Die Datenbank bietet die Möglichkeit, passend zu den eigenen Bedürfnissen geeignete, wohnortnahe Hilfsangebote zu finden. Alle in der Datenbank aufgeführten Angebote wurden im Rahmen der Bestandsaufnahme anhand von festgelegten Qualitätskriterien analysiert.
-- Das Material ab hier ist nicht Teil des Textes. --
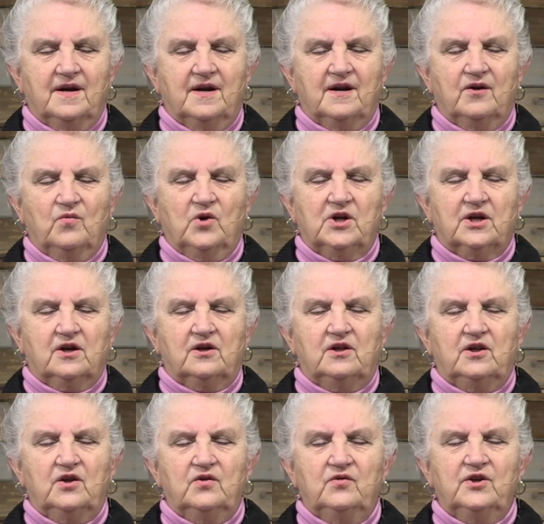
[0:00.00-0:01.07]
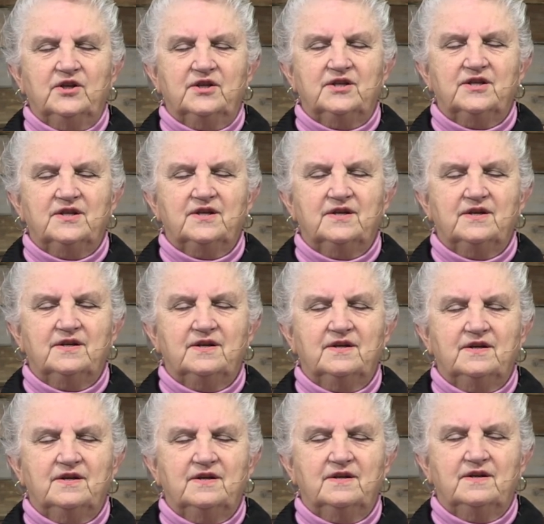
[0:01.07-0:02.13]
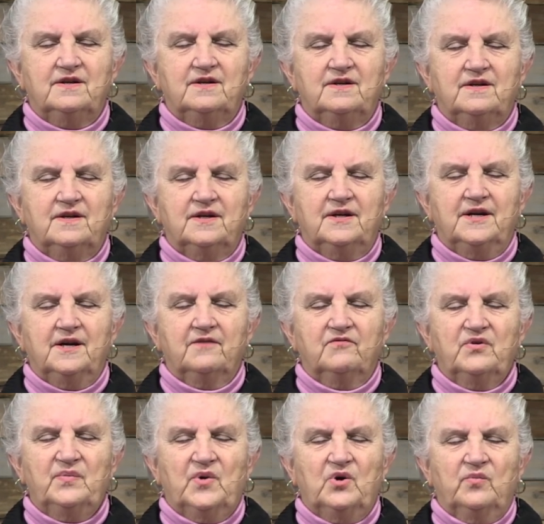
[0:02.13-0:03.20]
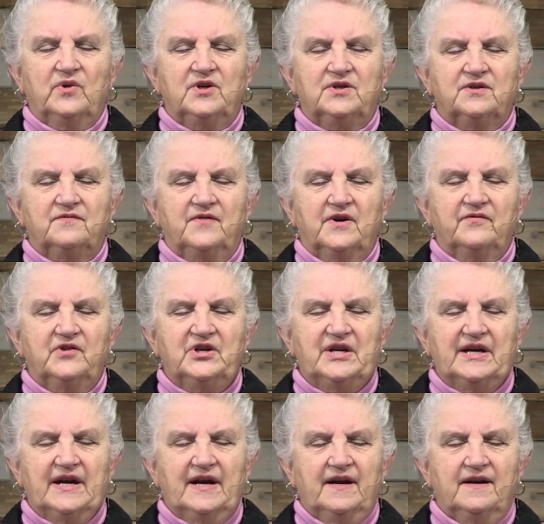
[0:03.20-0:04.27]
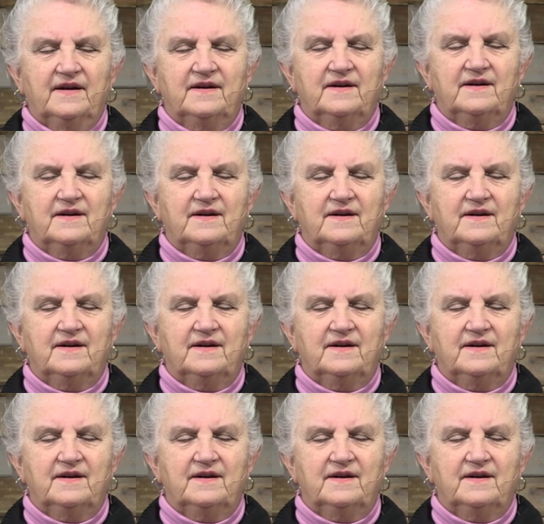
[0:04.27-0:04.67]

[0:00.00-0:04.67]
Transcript: And I want to clone it in every moment of every day.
Außerdem findet ihr auf der Seite viele Informationen zum Thema Essstörungen: Wo fängt eine Essstörung an? Was ist eine Beratung? Was erwartet mich dabei? Welche Behandlungsmöglichkeiten gibt es, und wie finde ich eine geeignete Beratungsstelle? Was kann Selbsthilfe leisten, wann ist sie sinnvoll? Eine Beratung ist übrigens auch online oder telefonisch möglich.